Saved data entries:
──────────

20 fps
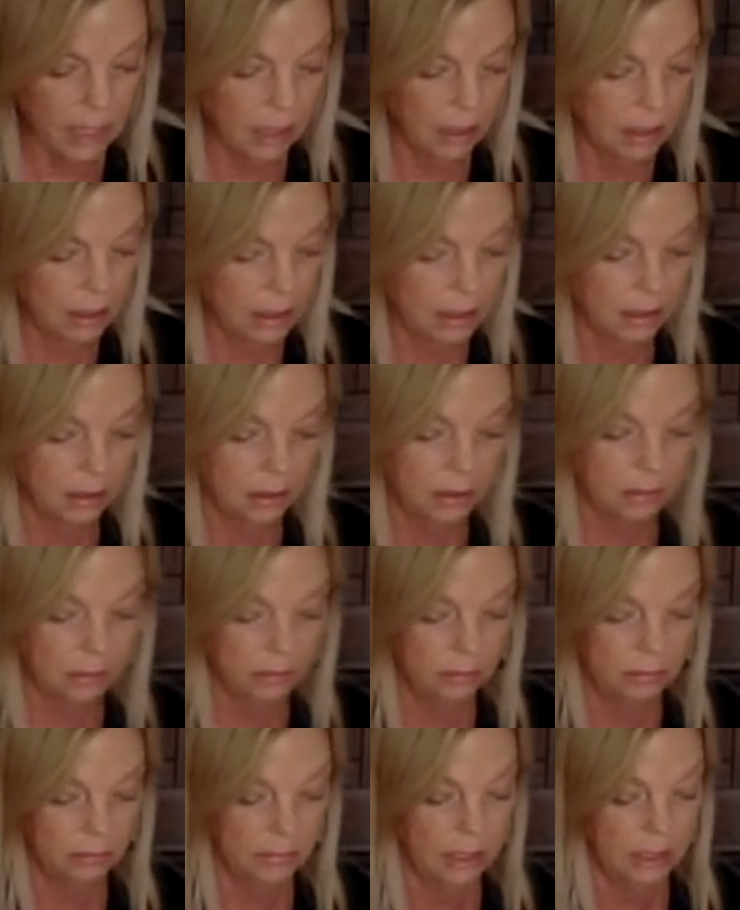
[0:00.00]
So,
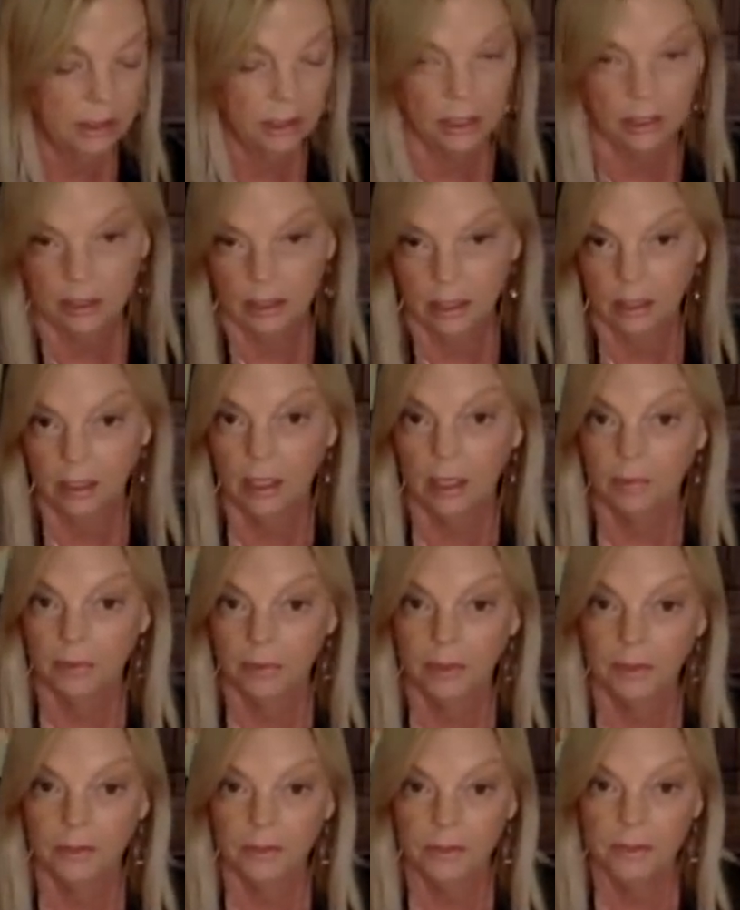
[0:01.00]
and she said a
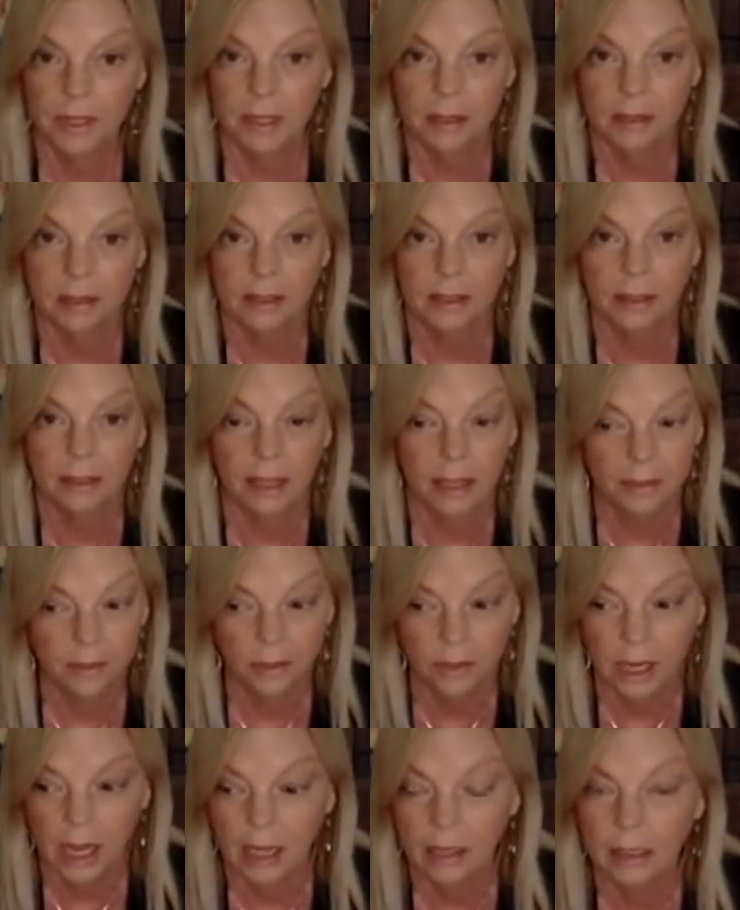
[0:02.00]
couple other things and they're
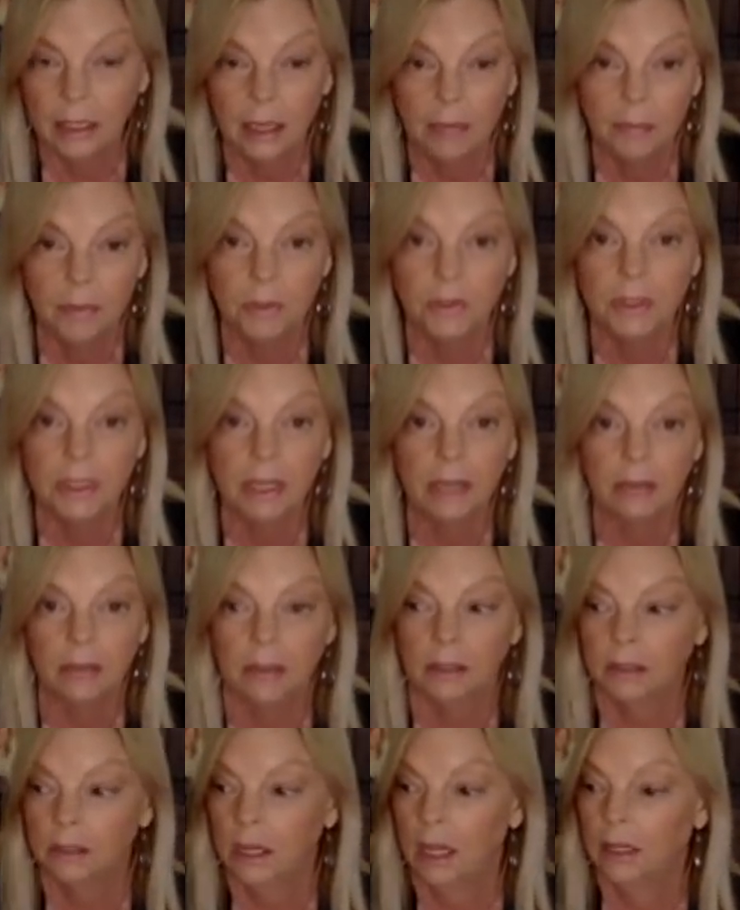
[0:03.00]
not lepers out on
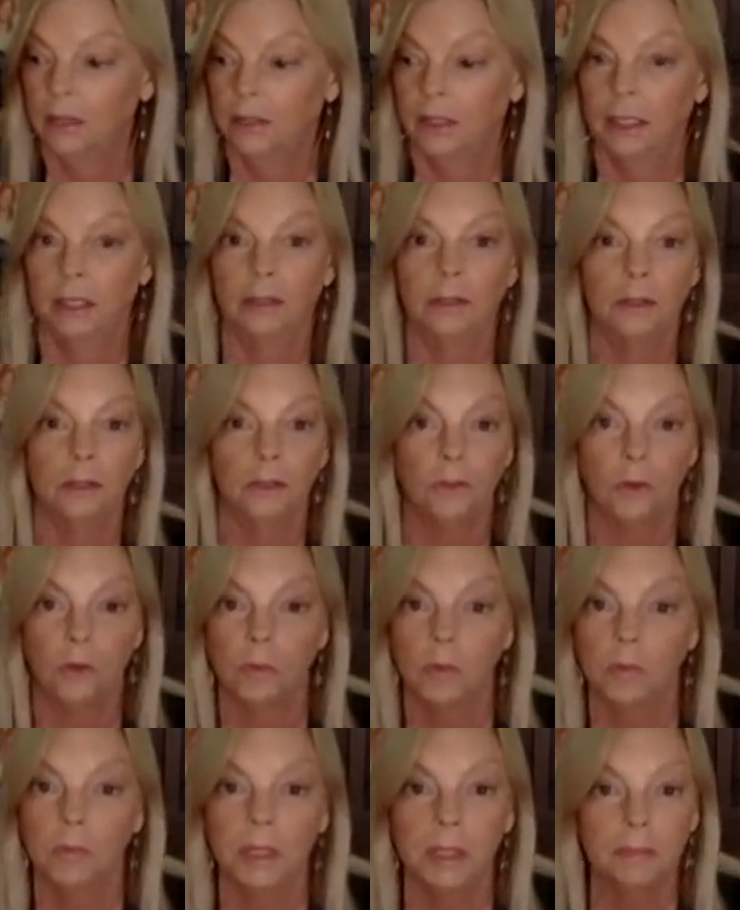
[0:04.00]
the colony. They're
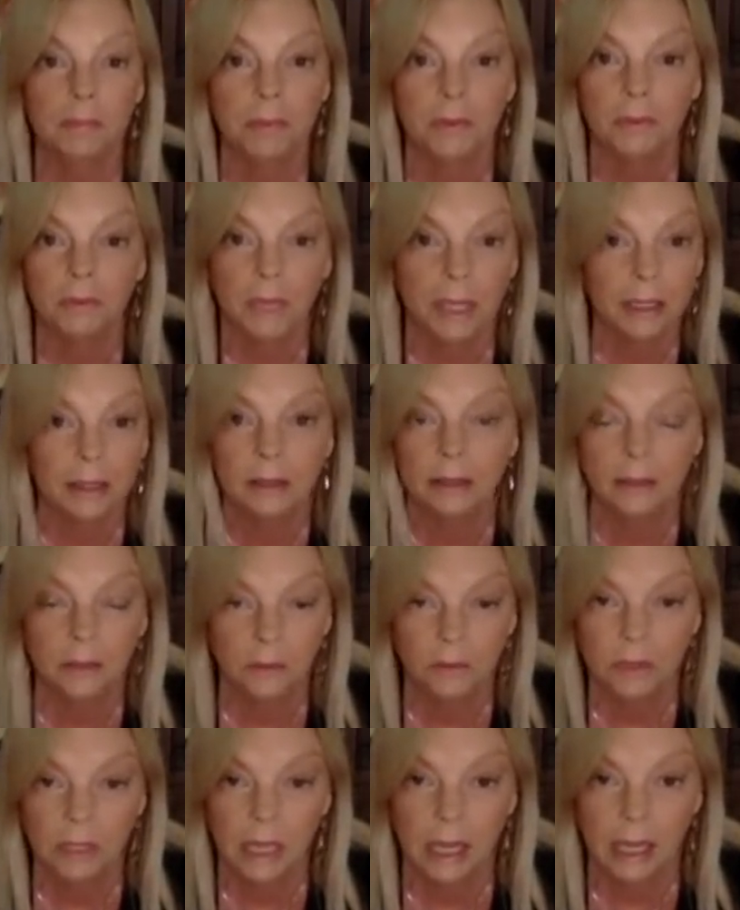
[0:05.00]
normal people like
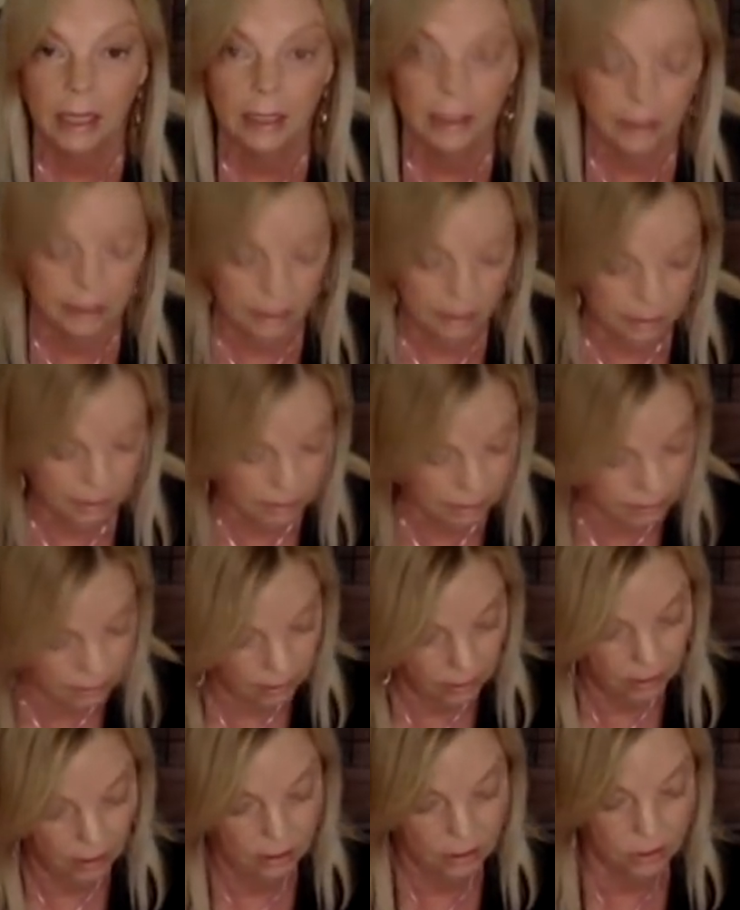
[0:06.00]
you and I. And
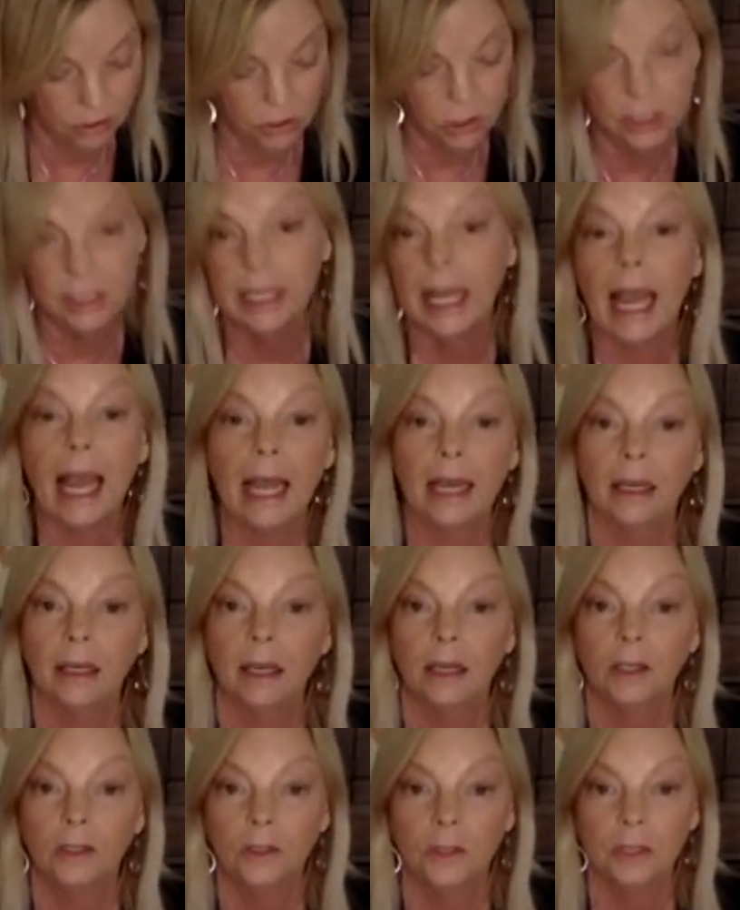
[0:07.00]
so she's had it.
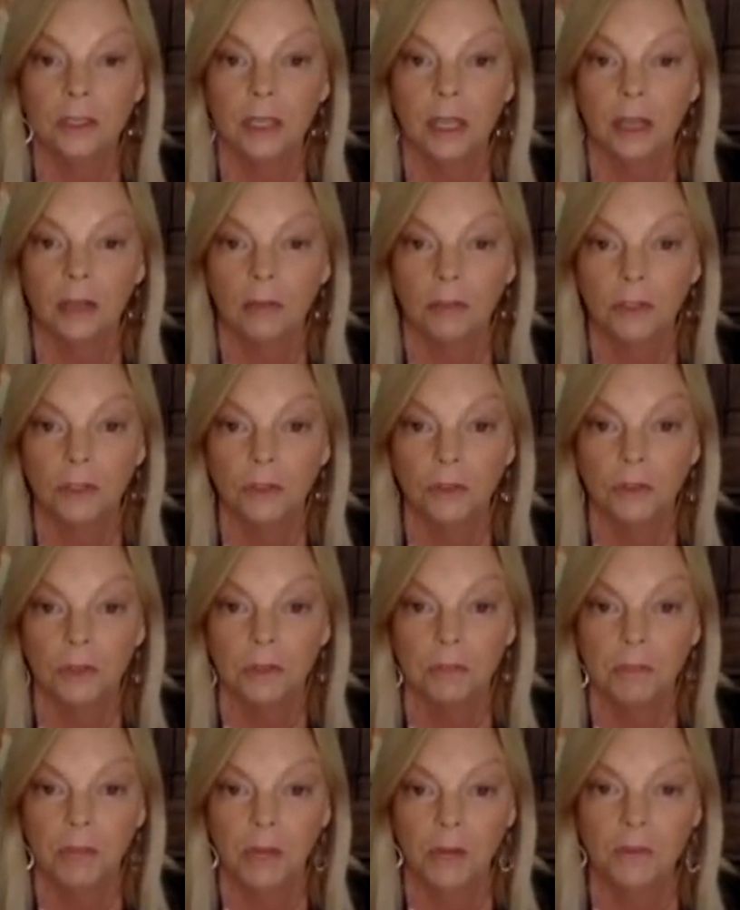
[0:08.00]
You can tell when
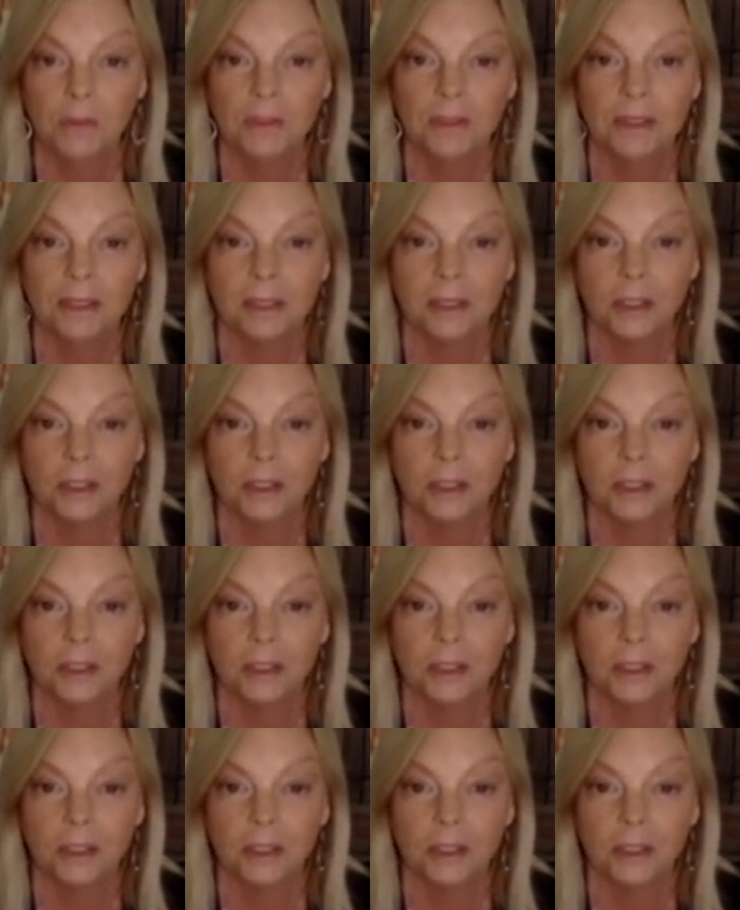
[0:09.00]
Trudy posts,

──────────

Task objective: Set down every entry exactly; omit the pictures.

Solution for this problem:
20 fps
[0:00.00]
So,
[0:01.00]
and she said a
[0:02.00]
couple other things and they're
[0:03.00]
not lepers out on
[0:04.00]
the colony. They're
[0:05.00]
normal people like
[0:06.00]
you and I. And
[0:07.00]
so she's had it.
[0:08.00]
You can tell when
[0:09.00]
Trudy posts,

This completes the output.